**Exercise details**
Restate, exactly as written, the entries below from the line that holds "[00:10:07.97]" through the line that holds "[00:10:10.50]". Pictures are not part of the copy.

Collected data entries
::::::
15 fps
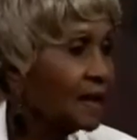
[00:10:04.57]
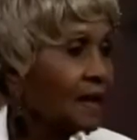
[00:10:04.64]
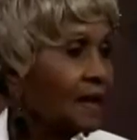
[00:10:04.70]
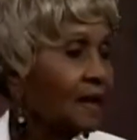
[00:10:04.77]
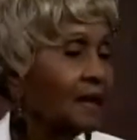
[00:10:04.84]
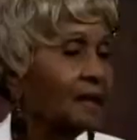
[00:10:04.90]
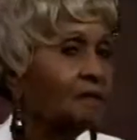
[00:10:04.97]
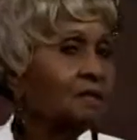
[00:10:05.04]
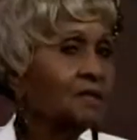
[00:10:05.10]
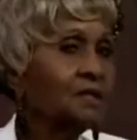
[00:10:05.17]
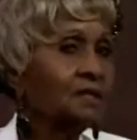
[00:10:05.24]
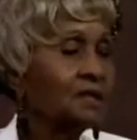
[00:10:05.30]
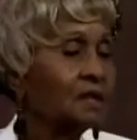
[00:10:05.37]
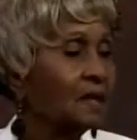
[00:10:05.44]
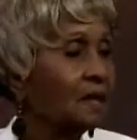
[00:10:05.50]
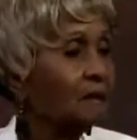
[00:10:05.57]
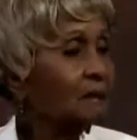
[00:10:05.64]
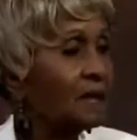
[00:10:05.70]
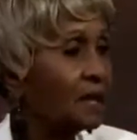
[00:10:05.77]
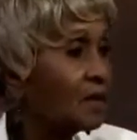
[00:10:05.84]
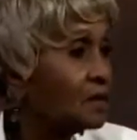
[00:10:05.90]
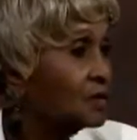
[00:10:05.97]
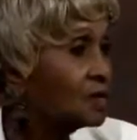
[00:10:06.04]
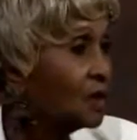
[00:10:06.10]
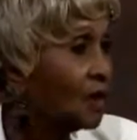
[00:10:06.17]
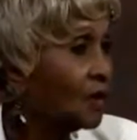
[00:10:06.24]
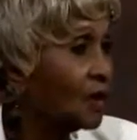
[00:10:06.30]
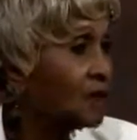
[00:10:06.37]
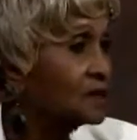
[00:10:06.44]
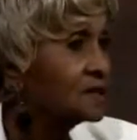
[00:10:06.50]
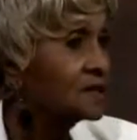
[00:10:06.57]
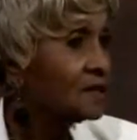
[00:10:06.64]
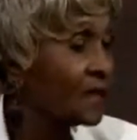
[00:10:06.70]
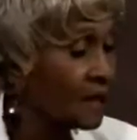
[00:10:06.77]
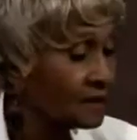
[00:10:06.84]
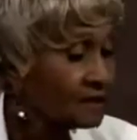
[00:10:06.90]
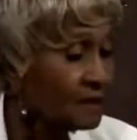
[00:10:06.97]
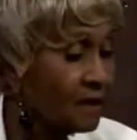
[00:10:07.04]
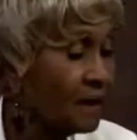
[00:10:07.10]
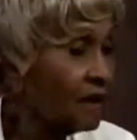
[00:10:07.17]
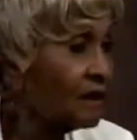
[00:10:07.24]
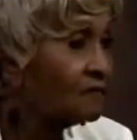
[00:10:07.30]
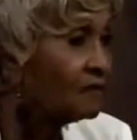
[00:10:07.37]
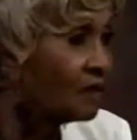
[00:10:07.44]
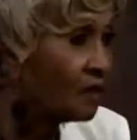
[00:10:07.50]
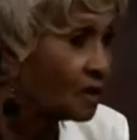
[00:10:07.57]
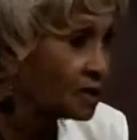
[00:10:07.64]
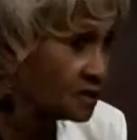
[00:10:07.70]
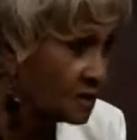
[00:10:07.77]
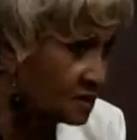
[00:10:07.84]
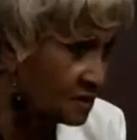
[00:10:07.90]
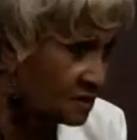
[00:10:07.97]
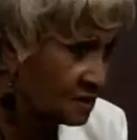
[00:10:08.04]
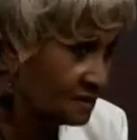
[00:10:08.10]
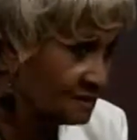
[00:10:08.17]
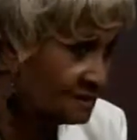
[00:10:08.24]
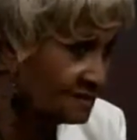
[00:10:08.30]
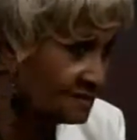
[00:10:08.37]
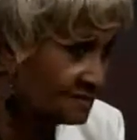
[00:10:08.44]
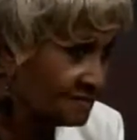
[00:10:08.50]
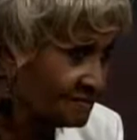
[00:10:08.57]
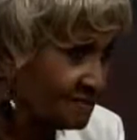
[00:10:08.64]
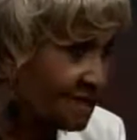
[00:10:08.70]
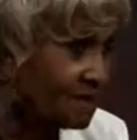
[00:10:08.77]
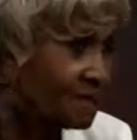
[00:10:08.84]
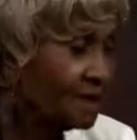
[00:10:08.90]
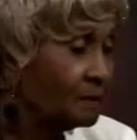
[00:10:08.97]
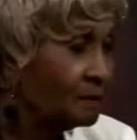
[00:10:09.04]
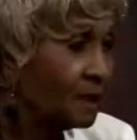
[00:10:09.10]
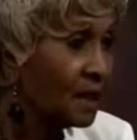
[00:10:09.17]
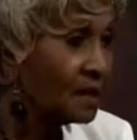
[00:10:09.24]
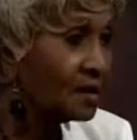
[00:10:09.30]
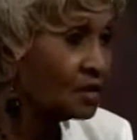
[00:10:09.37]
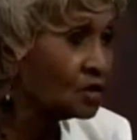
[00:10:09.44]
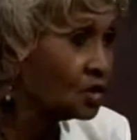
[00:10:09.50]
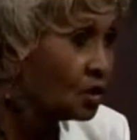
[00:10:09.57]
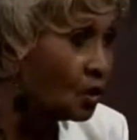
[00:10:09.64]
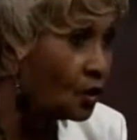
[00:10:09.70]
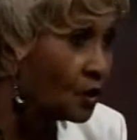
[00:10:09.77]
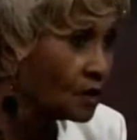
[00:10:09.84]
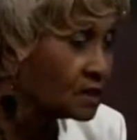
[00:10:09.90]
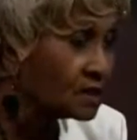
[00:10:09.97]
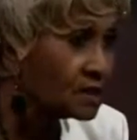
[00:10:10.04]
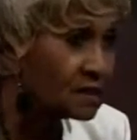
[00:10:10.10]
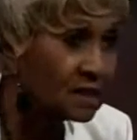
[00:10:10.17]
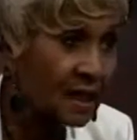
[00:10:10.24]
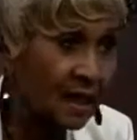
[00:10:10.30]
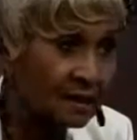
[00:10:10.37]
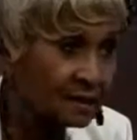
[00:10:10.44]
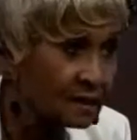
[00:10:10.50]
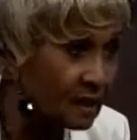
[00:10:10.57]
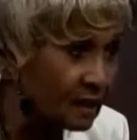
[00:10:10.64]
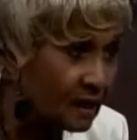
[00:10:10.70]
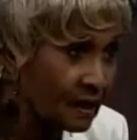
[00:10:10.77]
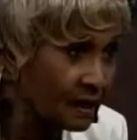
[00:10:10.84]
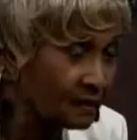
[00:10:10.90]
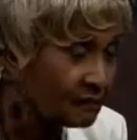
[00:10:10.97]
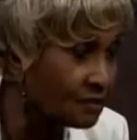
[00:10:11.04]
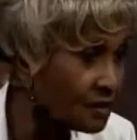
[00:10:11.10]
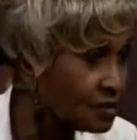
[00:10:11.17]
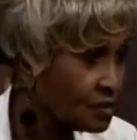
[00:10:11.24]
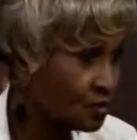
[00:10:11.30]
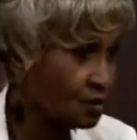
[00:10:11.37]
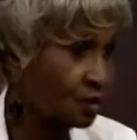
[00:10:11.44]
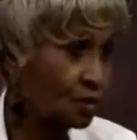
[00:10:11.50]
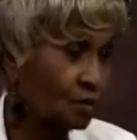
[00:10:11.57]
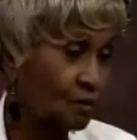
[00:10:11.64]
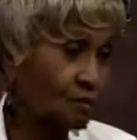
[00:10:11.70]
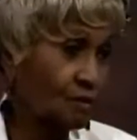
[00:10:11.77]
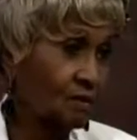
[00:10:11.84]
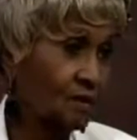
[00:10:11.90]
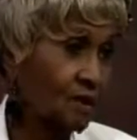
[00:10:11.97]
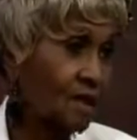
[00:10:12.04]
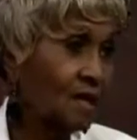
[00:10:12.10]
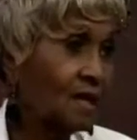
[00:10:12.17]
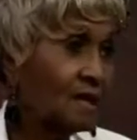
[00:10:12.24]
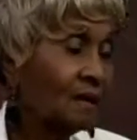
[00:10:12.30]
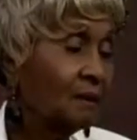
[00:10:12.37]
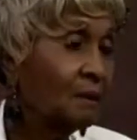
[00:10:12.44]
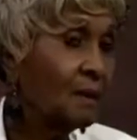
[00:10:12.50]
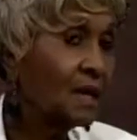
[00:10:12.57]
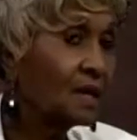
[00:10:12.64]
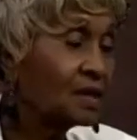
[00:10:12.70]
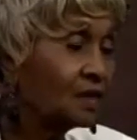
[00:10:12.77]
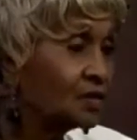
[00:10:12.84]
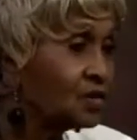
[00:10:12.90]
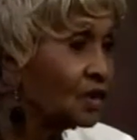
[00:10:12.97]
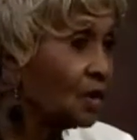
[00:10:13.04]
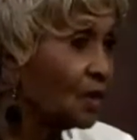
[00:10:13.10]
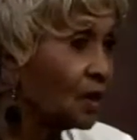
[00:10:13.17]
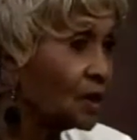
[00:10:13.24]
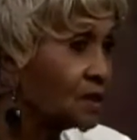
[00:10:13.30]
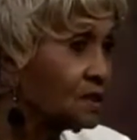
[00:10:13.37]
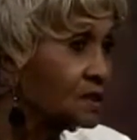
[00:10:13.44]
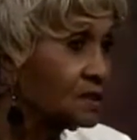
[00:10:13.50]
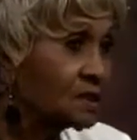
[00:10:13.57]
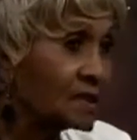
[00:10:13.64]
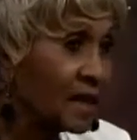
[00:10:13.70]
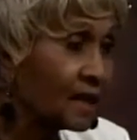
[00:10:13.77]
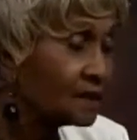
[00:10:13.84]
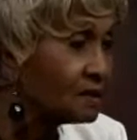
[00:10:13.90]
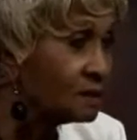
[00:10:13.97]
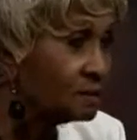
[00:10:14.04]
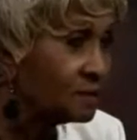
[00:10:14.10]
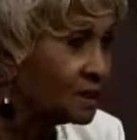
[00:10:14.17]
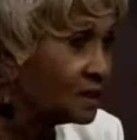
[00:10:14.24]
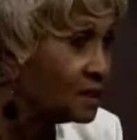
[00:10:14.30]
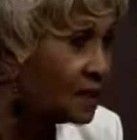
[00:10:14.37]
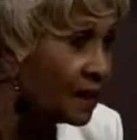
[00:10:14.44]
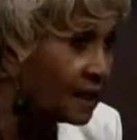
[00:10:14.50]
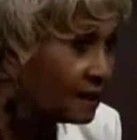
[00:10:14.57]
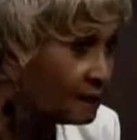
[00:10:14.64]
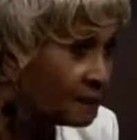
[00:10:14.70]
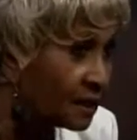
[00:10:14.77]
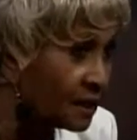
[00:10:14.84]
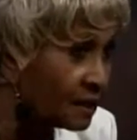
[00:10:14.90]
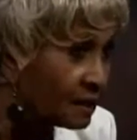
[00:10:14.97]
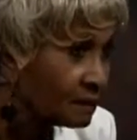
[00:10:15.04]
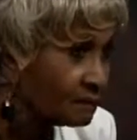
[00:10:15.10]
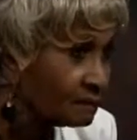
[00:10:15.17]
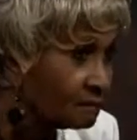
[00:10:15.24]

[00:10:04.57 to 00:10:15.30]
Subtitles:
And we say, make a choice not to have heart disease. Make a choice not to have a stroke. Make a choice not to be diabetic.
::::::
**The completed task**
[00:10:07.97]
[00:10:08.04]
[00:10:08.10]
[00:10:08.17]
[00:10:08.24]
[00:10:08.30]
[00:10:08.37]
[00:10:08.44]
[00:10:08.50]
[00:10:08.57]
[00:10:08.64]
[00:10:08.70]
[00:10:08.77]
[00:10:08.84]
[00:10:08.90]
[00:10:08.97]
[00:10:09.04]
[00:10:09.10]
[00:10:09.17]
[00:10:09.24]
[00:10:09.30]
[00:10:09.37]
[00:10:09.44]
[00:10:09.50]
[00:10:09.57]
[00:10:09.64]
[00:10:09.70]
[00:10:09.77]
[00:10:09.84]
[00:10:09.90]
[00:10:09.97]
[00:10:10.04]
[00:10:10.10]
[00:10:10.17]
[00:10:10.24]
[00:10:10.30]
[00:10:10.37]
[00:10:10.44]
[00:10:10.50]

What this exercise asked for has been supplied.